H.: Quizás porque lo que más hace tambalear es la figura masculina, de ahí el rechazo a la bruja, a la imagen femenina de poder.

M.F.: ¡Por supuesto! Sí, el episodio vuelve a acontecer. La figura de la mujer, fuerte y con su poder, da miedo. La mujer inspira miedo cuando la mujer tiene el control del sistema y…, mira…, al final es un paradigma que no hemos visto todavía, que la mujer tenga ese poder y ese control.

H.: Creando una novela de pulso fantástico y conociendo tu gusto por el mundo de las raíces de la brujería, ¿será éste el territorio por el que te moverás, es el género fantástico tu espacio literario?

M.F.: (Vuelve a sonreír) Pueessss… Te diría que sí. Por el momento sí. Es fruto de un proceso intuitivo y de creación que he seguido porque…, yo nunca he pretendido hacer una novela ni con esta trama, ni con estas características. Llegue a ella, un poco, por intuición y…, la verdad es que le he cogido el gustillo. Mira…, al final ya es está todo inventado y lo que realmente hay que hacer es aprovechar los mensajes que ya tenemos, las cosas que han sucedido y buscar esos descuelgues, que llamo yo, que han quedado para seguir contando cosas y recordándole a la gente los aspectos de la realidad que vivimos entonces…, sí que me encuentro a gusto en el formato de la novela y del género y…, no niego que vaya a investigar otras cosas pero con esto me quedo.
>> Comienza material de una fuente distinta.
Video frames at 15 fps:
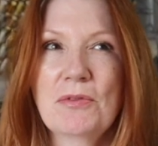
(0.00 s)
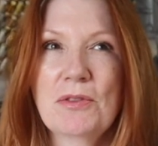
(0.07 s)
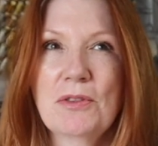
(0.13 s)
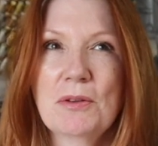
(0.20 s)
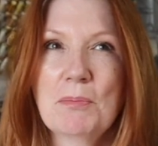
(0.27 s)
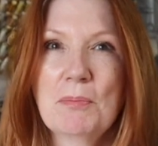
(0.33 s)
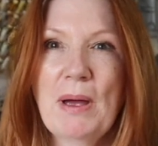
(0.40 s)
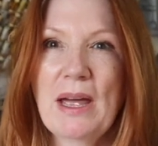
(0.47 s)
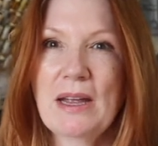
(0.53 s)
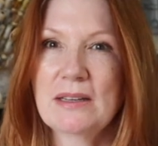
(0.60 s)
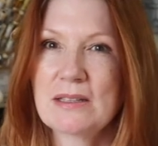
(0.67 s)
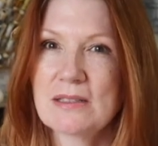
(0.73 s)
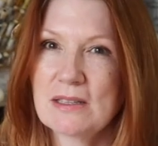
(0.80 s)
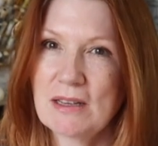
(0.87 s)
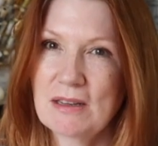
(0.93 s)
the pattern
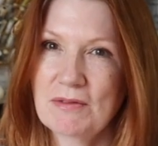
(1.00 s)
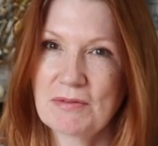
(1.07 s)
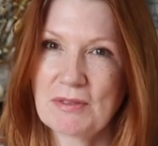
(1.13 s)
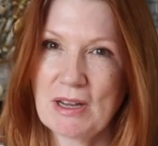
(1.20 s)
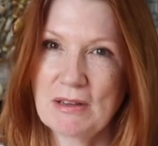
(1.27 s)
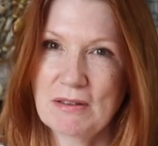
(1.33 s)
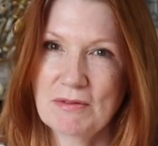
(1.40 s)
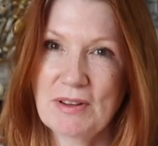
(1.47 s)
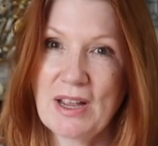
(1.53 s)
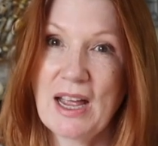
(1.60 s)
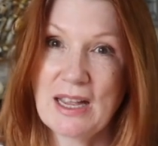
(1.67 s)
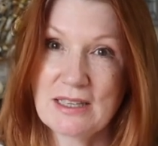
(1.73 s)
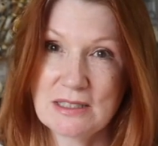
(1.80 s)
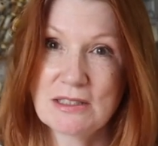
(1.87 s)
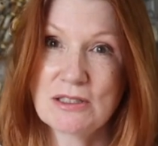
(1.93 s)
as I've kind of
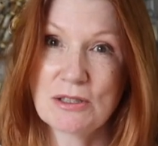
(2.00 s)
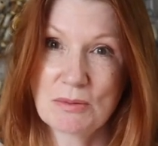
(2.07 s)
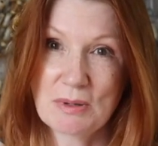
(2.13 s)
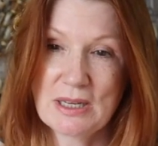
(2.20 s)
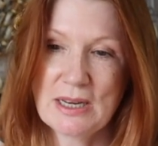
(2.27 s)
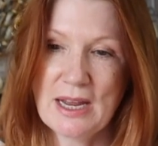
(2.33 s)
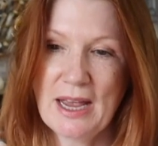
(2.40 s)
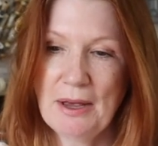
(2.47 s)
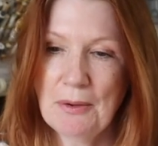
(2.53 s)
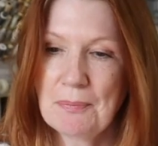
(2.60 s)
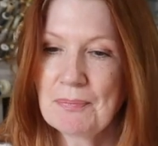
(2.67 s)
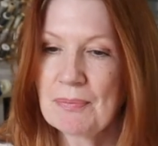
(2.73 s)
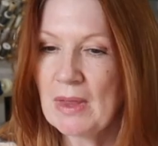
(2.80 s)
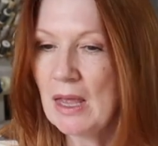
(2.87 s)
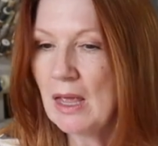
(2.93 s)
added to it now.
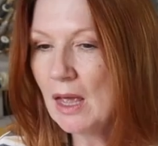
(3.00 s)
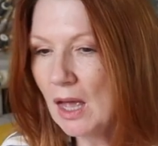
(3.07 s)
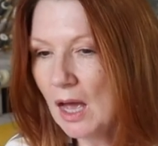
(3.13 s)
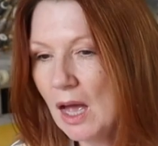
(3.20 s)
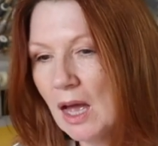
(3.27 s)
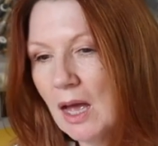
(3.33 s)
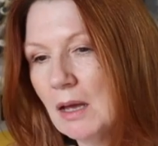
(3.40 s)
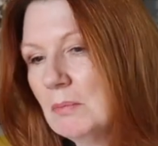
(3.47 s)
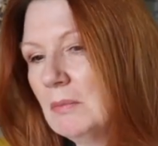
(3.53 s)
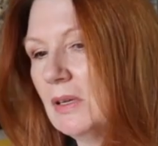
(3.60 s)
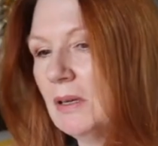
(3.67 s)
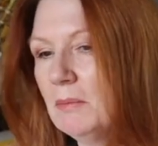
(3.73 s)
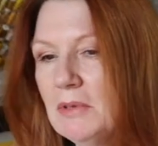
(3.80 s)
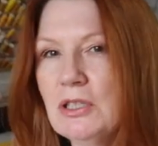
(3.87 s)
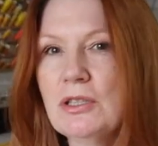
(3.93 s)

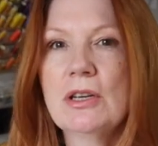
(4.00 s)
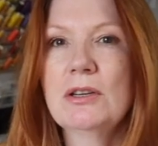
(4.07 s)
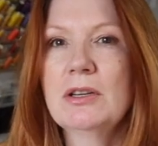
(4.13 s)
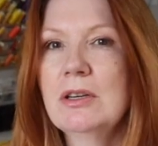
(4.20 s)
Let me show you,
H.: A Borges cuando le preguntaban por qué prefería escribir dentro del género fantástico él siempre decía que era lo fantástico lo que estaba lleno de realidad y que hemos consensuado algo que llamamos realidad, ¿compras la idea para tus futuros trabajos?

M.F.: ¡Sí, sí! Una de las grandes bazas de las distopías es esa idea. Borges tiene toda la razón, la ficción se basa en toda la realidad que estamos viviendo que en muchas ocasiones no terminamos de entender y…, además la gente tiene una manía muy extraña de pensar que mediante la ficción o la fantasía no se pueden enviar mensajes porque no se está siendo realista o efectivo y…, es todo lo contrario, es la mejor manera de poner la realidad a la vista y si lo dice un grande como Borges pues…, no hay nada que decir.

H.: Querida Mercedes, gracias por contarnos las interioridades de tu novela y tu trabajo y te deseamos mucho éxito con ‘Dentro de dos años’.

M.F.: Gracias a vosotros. Ha sido una charla magnífica y me ha encantado hablar tantas cosas sobre el libro. Gracias.